▸ ABOUT THIS TASK: Return each entry below exactly. Skip the images.

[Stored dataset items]
------
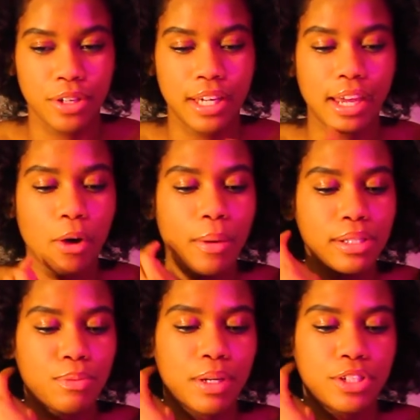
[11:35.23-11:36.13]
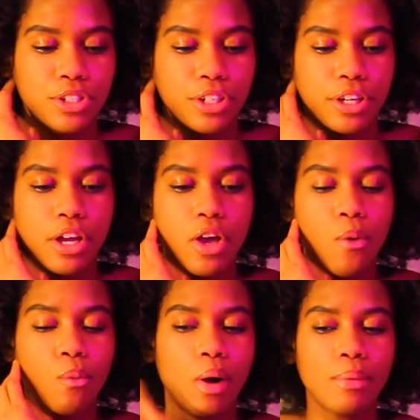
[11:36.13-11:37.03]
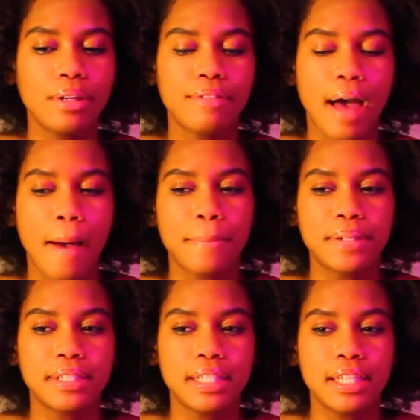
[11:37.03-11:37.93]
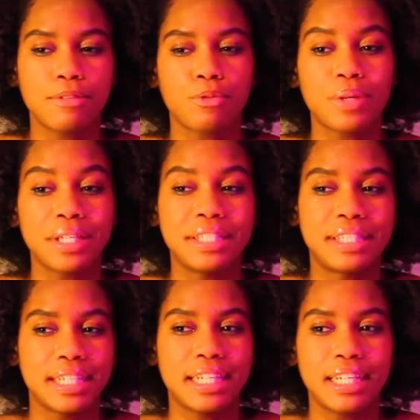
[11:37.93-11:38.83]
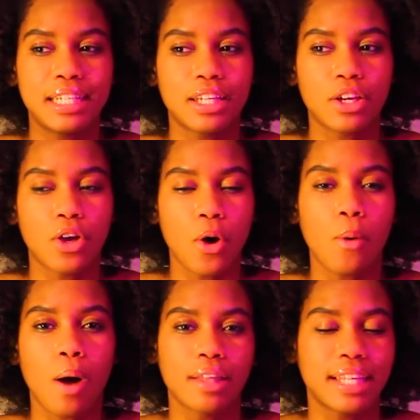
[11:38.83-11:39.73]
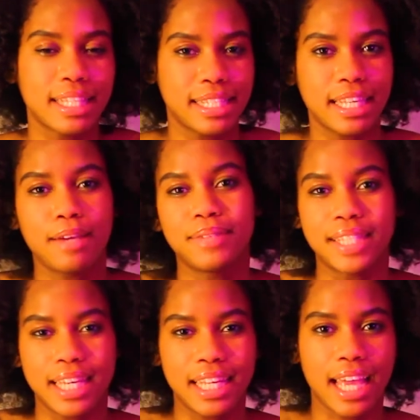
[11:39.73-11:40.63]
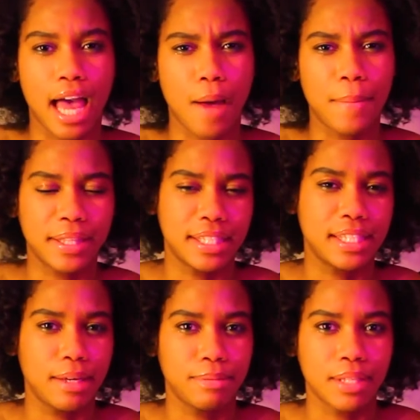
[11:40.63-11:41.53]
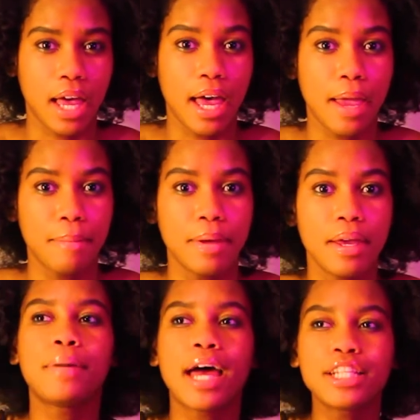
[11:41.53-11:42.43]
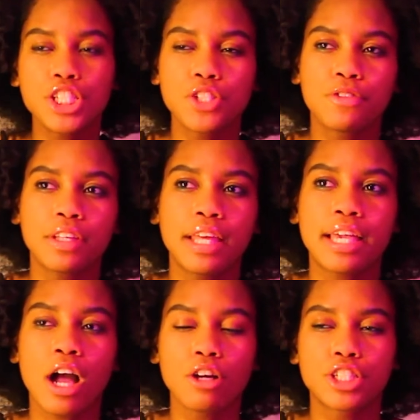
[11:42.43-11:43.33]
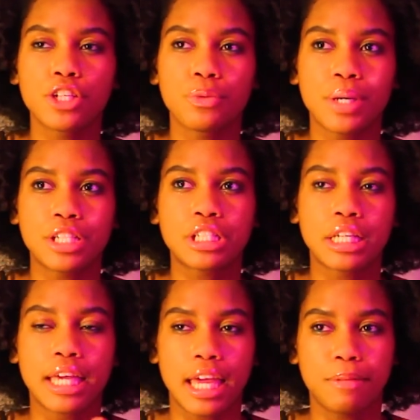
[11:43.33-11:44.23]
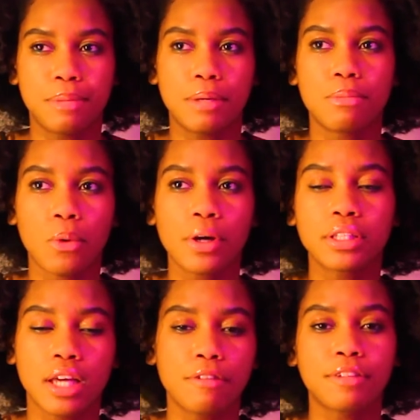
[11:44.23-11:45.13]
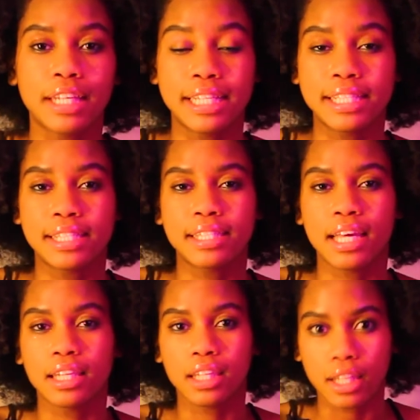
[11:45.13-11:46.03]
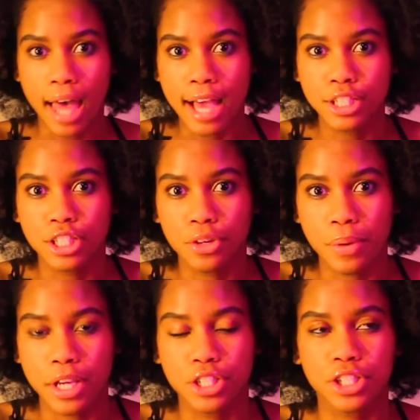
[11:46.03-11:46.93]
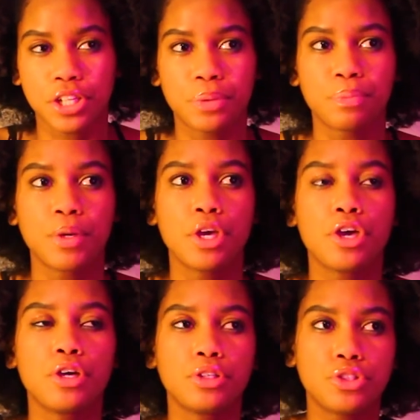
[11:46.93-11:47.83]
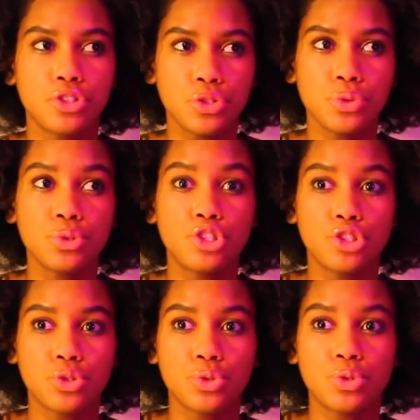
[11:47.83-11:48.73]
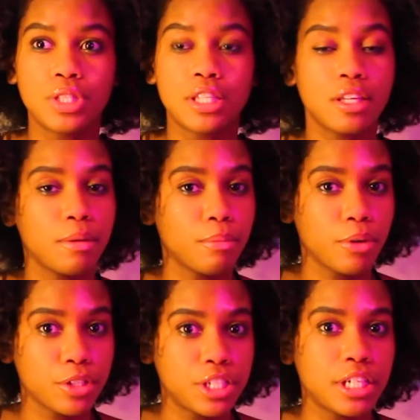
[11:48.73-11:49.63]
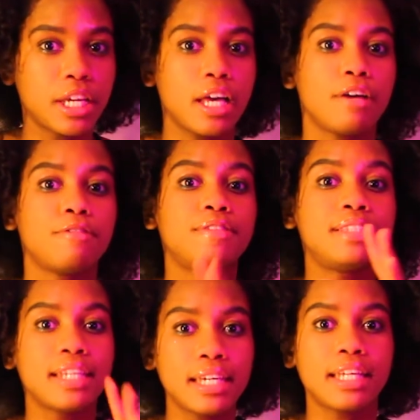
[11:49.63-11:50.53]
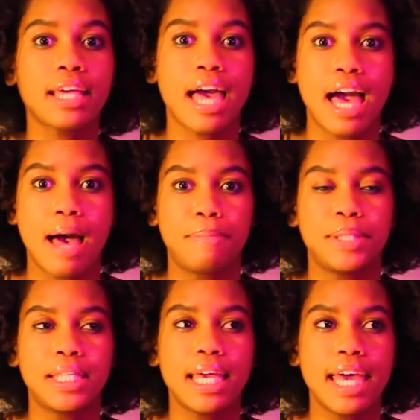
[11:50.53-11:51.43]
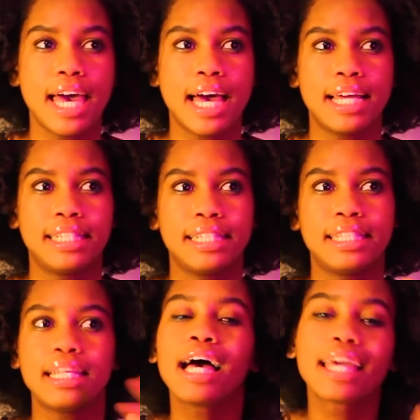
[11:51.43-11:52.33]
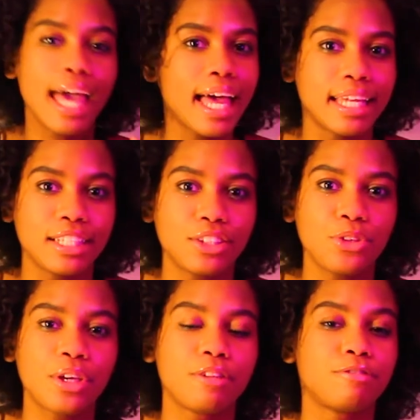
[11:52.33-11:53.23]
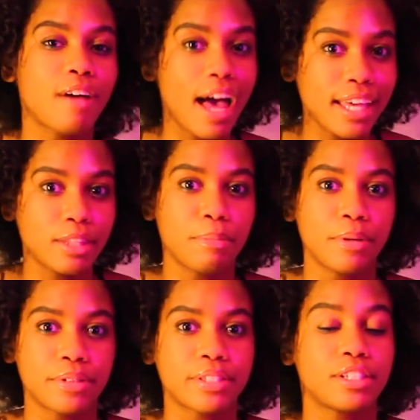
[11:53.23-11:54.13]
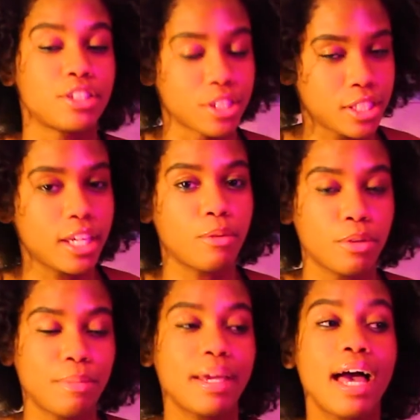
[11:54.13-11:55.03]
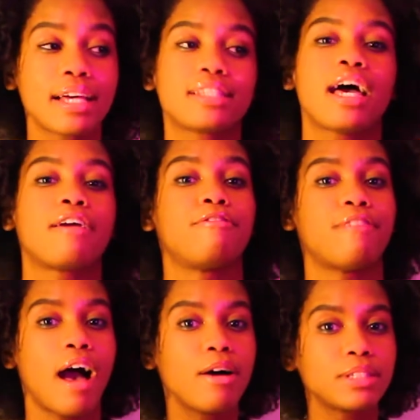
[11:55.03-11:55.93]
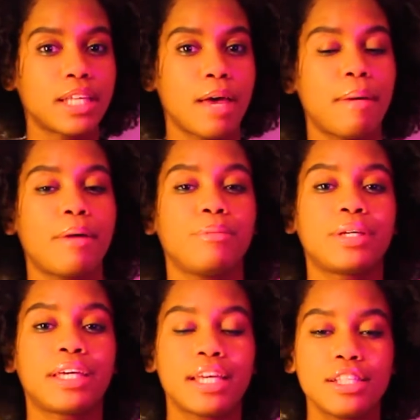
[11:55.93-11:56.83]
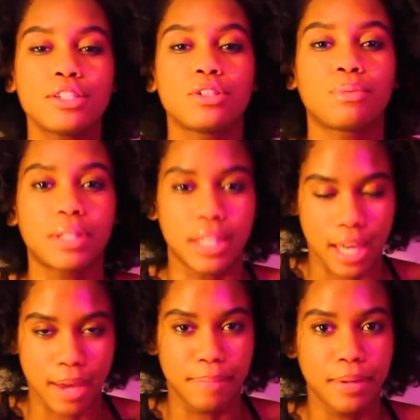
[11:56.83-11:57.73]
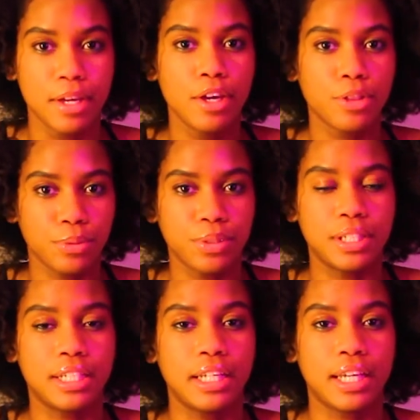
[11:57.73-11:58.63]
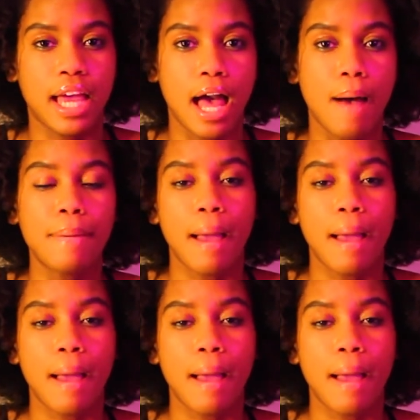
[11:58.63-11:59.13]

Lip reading: And I always wonder what would have happened if we didn't go on that same dating app at the same time. But I just feel like our generation can be more loveless than the last generation due to the emerging of dating apps. And again, you can find the person, just like with my ex. I found him, I rekindled with him through the dating app.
------
▸ RESULT FOR THIS EXERCISE:
[11:35.23-11:36.13]
[11:36.13-11:37.03]
[11:37.03-11:37.93]
[11:37.93-11:38.83]
[11:38.83-11:39.73]
[11:39.73-11:40.63]
[11:40.63-11:41.53]
[11:41.53-11:42.43]
[11:42.43-11:43.33]
[11:43.33-11:44.23]
[11:44.23-11:45.13]
[11:45.13-11:46.03]
[11:46.03-11:46.93]
[11:46.93-11:47.83]
[11:47.83-11:48.73]
[11:48.73-11:49.63]
[11:49.63-11:50.53]
[11:50.53-11:51.43]
[11:51.43-11:52.33]
[11:52.33-11:53.23]
[11:53.23-11:54.13]
[11:54.13-11:55.03]
[11:55.03-11:55.93]
[11:55.93-11:56.83]
[11:56.83-11:57.73]
[11:57.73-11:58.63]
[11:58.63-11:59.13]

Lip reading: And I always wonder what would have happened if we didn't go on that same dating app at the same time. But I just feel like our generation can be more loveless than the last generation due to the emerging of dating apps. And again, you can find the person, just like with my ex. I found him, I rekindled with him through the dating app.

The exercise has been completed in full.